Мустафа с чего-то решил, что в кружке водка: понюхал - не пахнет, глотнул - вода, холодная, будто из погреба, но вкусная.
Старики и этот, башковитый, его забавляли. Игра так игра, потом будет ужин, разгрыз сухарь, запил водой, ел не спеша, те молча наблюдали.
- Зубы сломаешь! - отшутился. Сухарь посередке оказался крепкий, как камень.
- На зависть, - сказал башка черту, - крепкие зубы!
- И такие попадались.
- Будем считать, что утолил голод. Что же дальше?
- Вот и расскажите нам, батенька!
- О чем?
- О ваших проступках!
- Проступках! - передразнил черт. - Интеллигентик заморский!
- Но-но!.. - огрызнулся башка.
- О преступлениях, которые совершил!
- ?? Не правда ли, - как можно вежливей, - еще час назад ни вы, ни я не ведали, что нам предстоит встреча. К тому же, со времен д-ра Нового пытки, как вы изволили выразиться, отменены! Но если уж кому рассказывать, то не мне - вам поделиться опытом, вспомнив о тех, у кого были крепкие зубы.

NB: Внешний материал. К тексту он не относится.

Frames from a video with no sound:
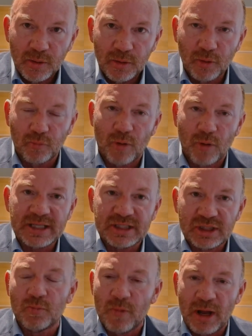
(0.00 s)
the
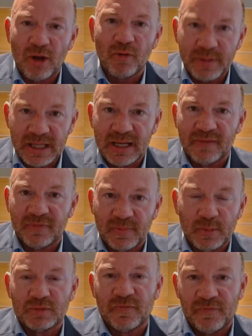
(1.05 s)
rights and well-being of the
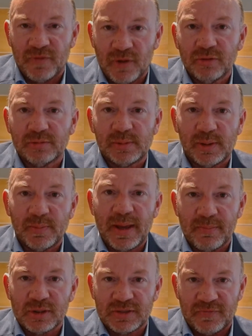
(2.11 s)
most vulnerable
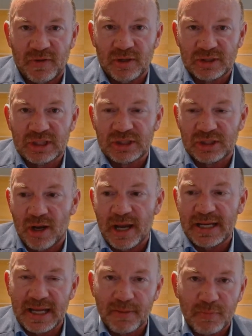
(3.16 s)
members of our
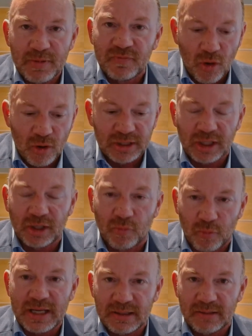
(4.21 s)
society. And we've gone to
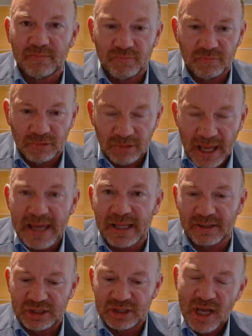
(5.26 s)
great
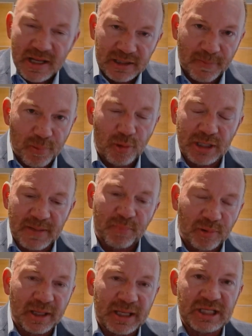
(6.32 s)
lengths to put in
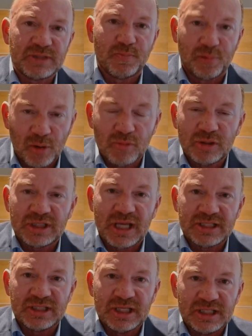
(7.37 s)
place
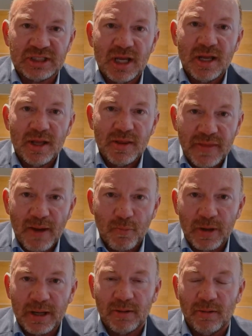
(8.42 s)
processes that
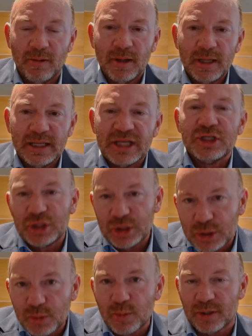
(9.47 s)
will
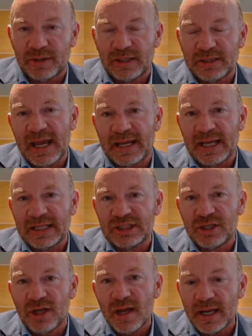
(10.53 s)
ensure that that gets
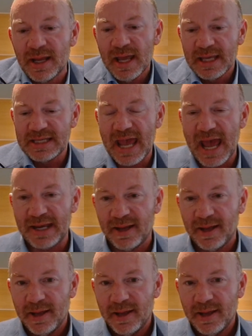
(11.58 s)
done. Yet,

- Ну, а все же? - не унимался черт. - Пока я добр!
- Я весь перед вами, - шутить так шутить, - мне каяться не в чем.
- Тогда пеняй на себя. Придется, - вроде бы испрашивает разрешения у святого, - побудить к обнаружению истины.

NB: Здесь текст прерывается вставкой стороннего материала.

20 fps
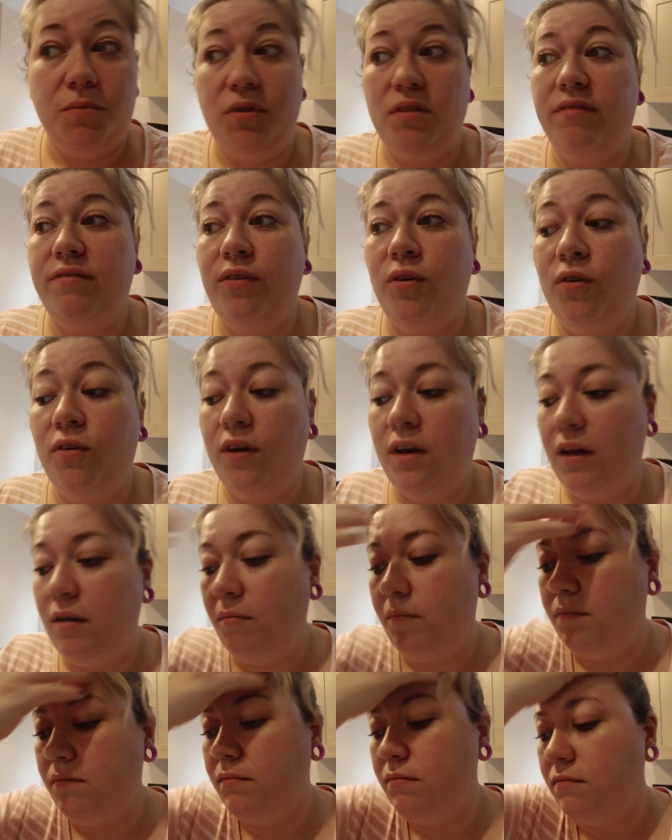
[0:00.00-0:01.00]
on the floor and let
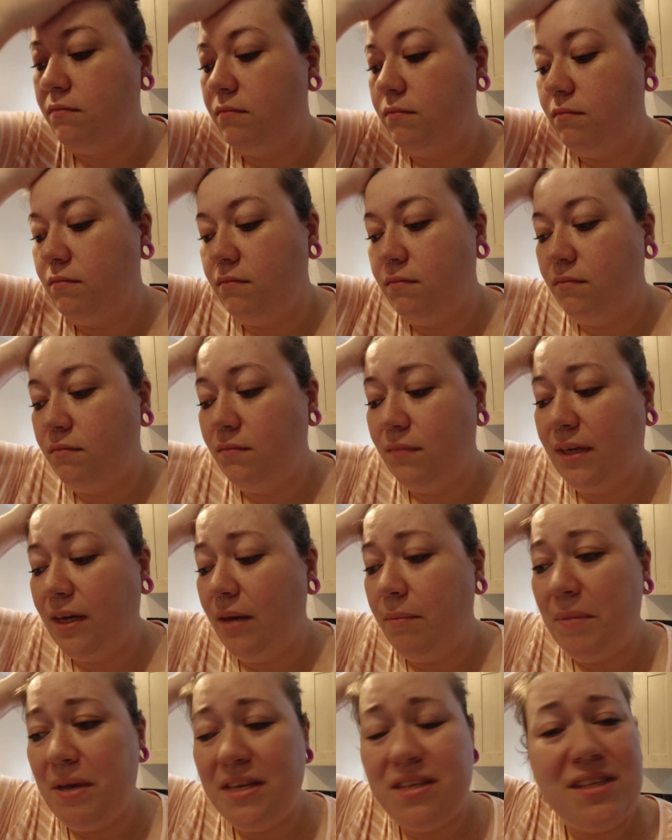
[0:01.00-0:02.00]
him
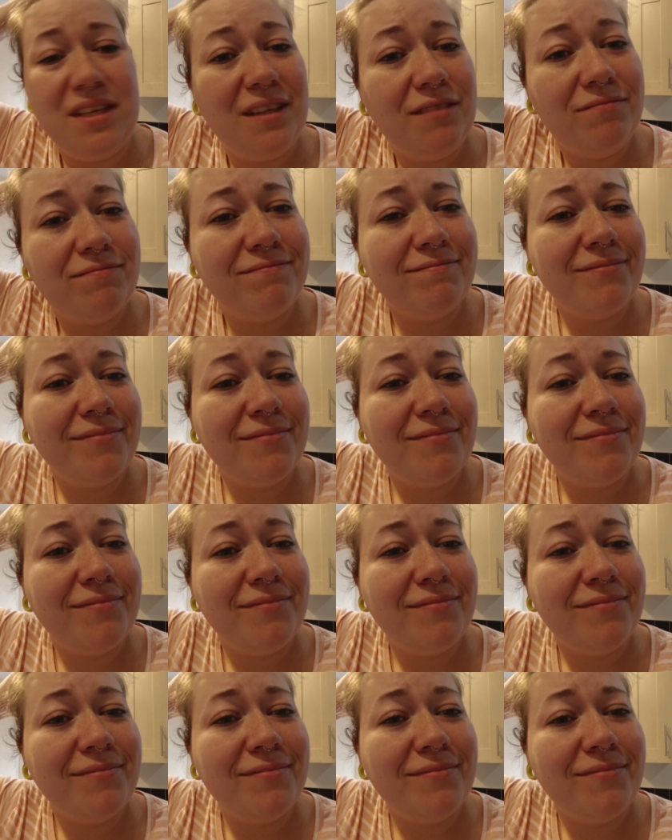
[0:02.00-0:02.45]
get messy.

- Извините, но нам, кажется, суждено проститься. Не будете ли так любезны... - что? выпроводить?!
Титан, будто по команде, навострил уши и занял активную (жизненную?) позицию.
- Бросьте! - вмешался башка. И к святому: - Не время ли показать гостю бар?

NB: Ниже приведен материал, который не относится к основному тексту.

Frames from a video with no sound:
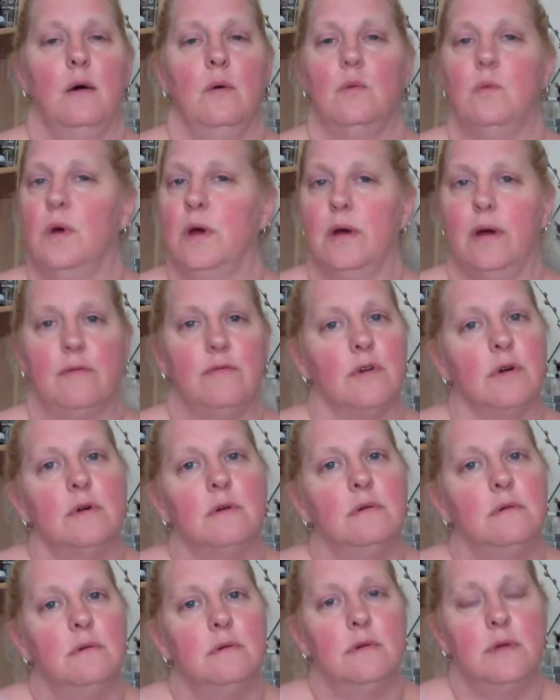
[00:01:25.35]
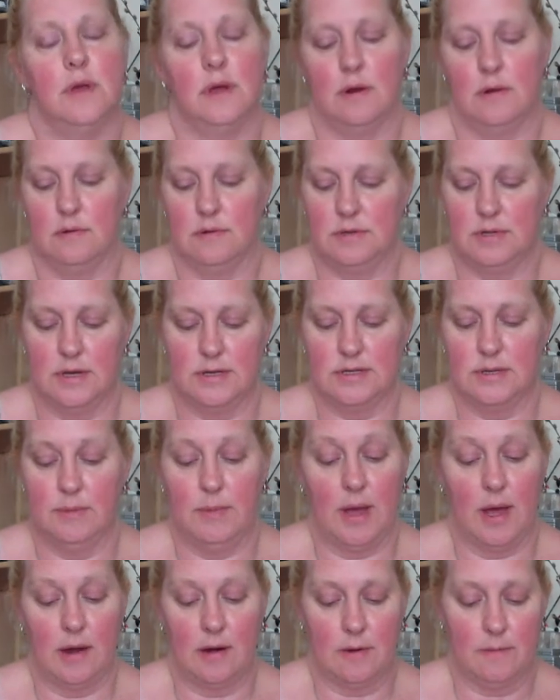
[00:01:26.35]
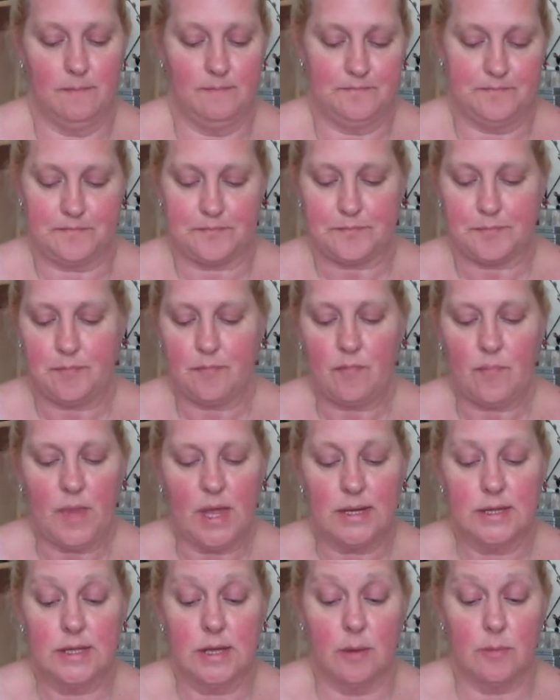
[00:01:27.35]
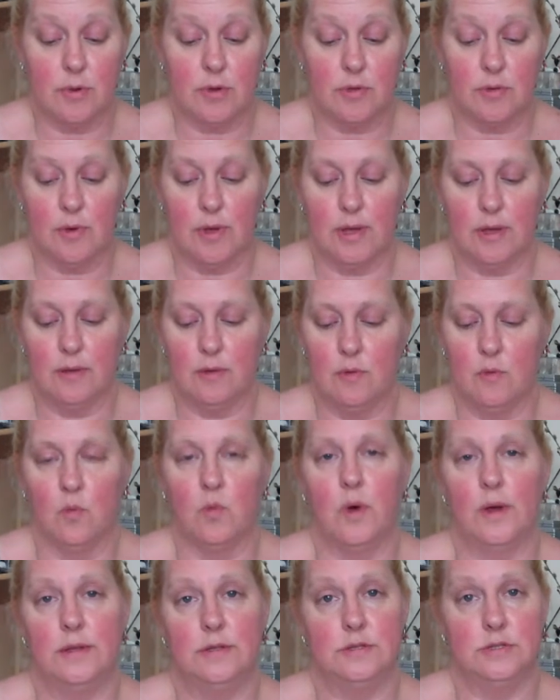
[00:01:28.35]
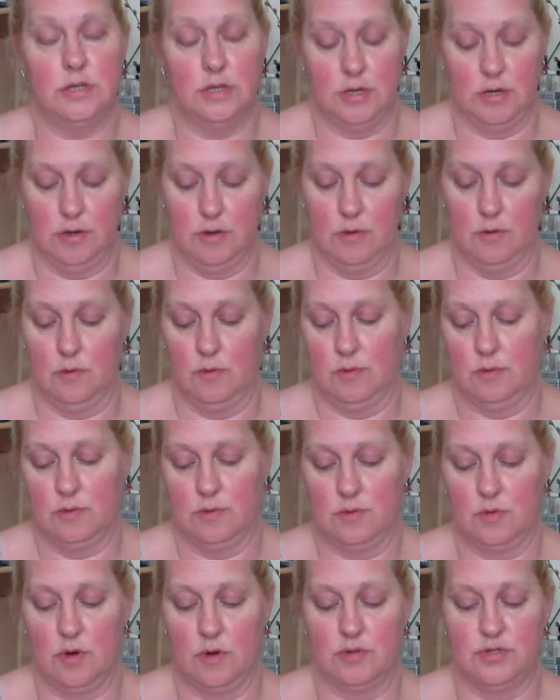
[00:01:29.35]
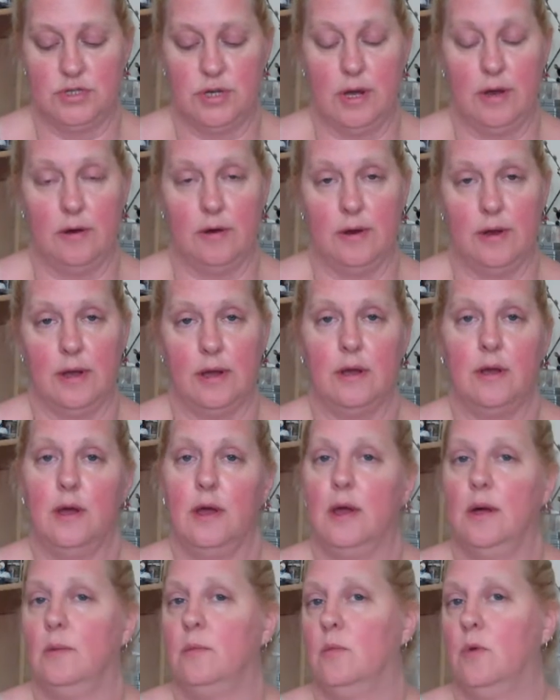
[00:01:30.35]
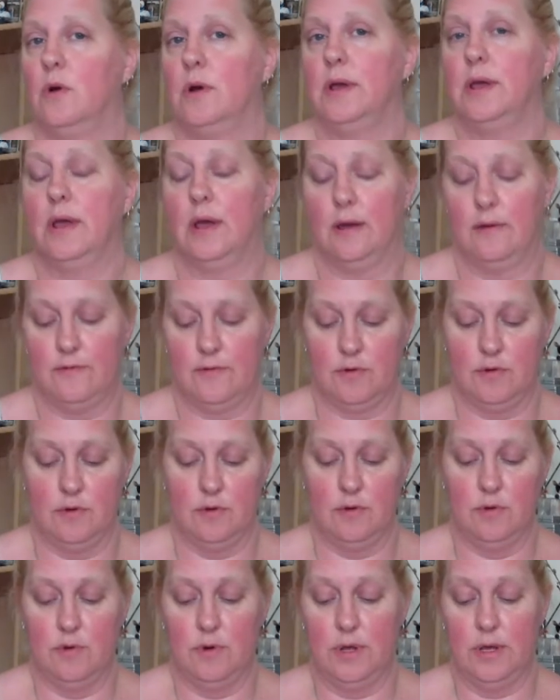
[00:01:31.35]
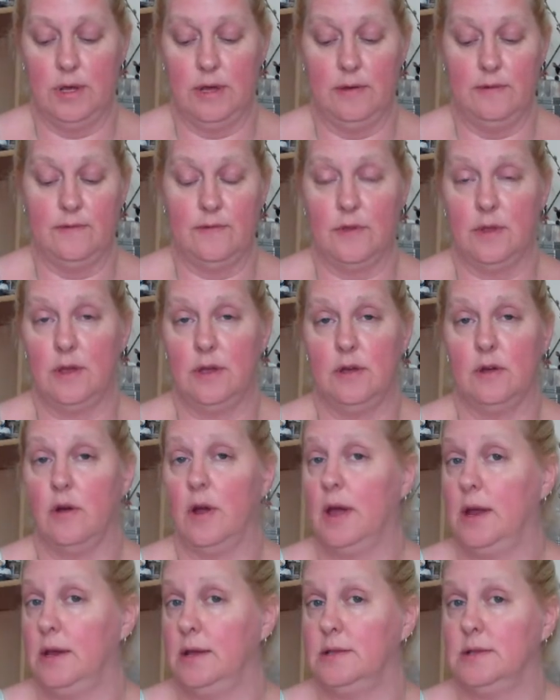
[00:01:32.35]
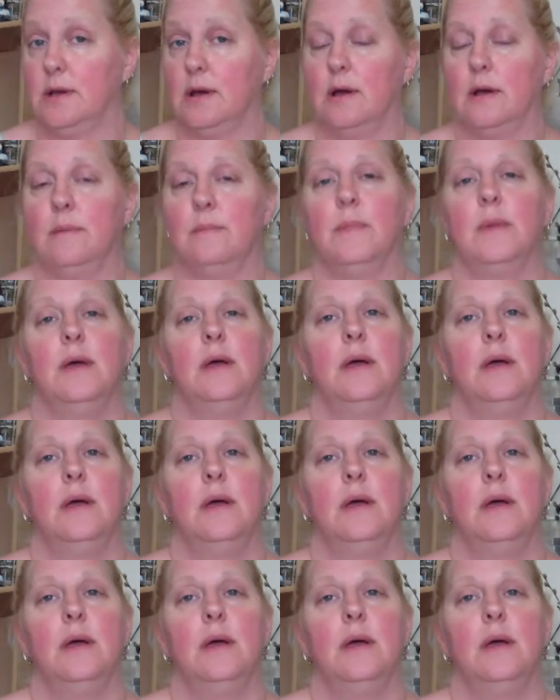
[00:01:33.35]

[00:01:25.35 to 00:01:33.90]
Wherever, you know, doesn't matter. Number 3, when do you crochet or knit? Morning, afternoon, evening, or anytime?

Мустафа вспомнил, как эН сказала: "Детка, попроси, чтобы в музей сводили". "Музей чертей?" - пошутил. "А ты смышленый!" - и закашлялась, папироса меж пальцев дрожала.
- За баром музей? - спросил Мустафа.
- Да, все удовольствия: и бар, и музей, и даже сауна... Вы, кажется, любите париться?
Ника! Она рассказала! Не хотелось спускаться - запрут и не выберешься. Святой, за ним Мустафа, далее те двое, а Титан остался наверху, сторожить.
Ступени круглые, отполированные, вроде шведской стенки, и какие-то внизу приспособления, свернутый канат. Сошли - и замерли на месте:
- Музейный экспонат! - возрадовался башка.
- Лестница? - Взгляд Мустафы упал на картину в простенькой раме, сбоку на стене, и в ней - такая же лестница: трое истязают одного, привязав руки на верхнюю ступеньку, а другим концом канат тянет ноги вниз, еще один крутит лебедку, вытягивая тело приговоренного (пытать и выпытать), распятие на лестнице.
- Не находите сходства? Жертва - копия вы!
- Хотите сказать, что и те трое палачей похожи на вашу тройку?
- А вот и попробуем! - усмехнулся башка.
- Я готов, - вызвался черт.
Вступили в холл - грандиозное подземное царство!..
На полу, вдоль стен - экспонаты, как наглядные пособия к его деловым играм. То черт поясняет, то разговорившийся святой, а между ними башка неподдельное любопытство: тиски для ног, пальцев руки, дыба вроде виселицы, а на перекладине - крюк, перекинут канат, поддевают жертву, чтоб повис.
- Мало что изменилось за тыщу лет, - вздохнул святой. - Сечение розгами, растяжение членов, поджаривание на горячих углях, или вешать вверх ногами, а под головой жечь костер. Прогресс минимальный: подъем со стряскою без огня или огонь со стряскою, и сверх того - висок горячим утюгом проутюжить.
- Не вижу, - Мустафа им: дескать, изучал в университете, - испанских железных башмаков с гвоздями.
- Как же, вот они, можете потрогать, - предложил святой. - А станок, в который заклепывалась голова, только у нас и сохранился.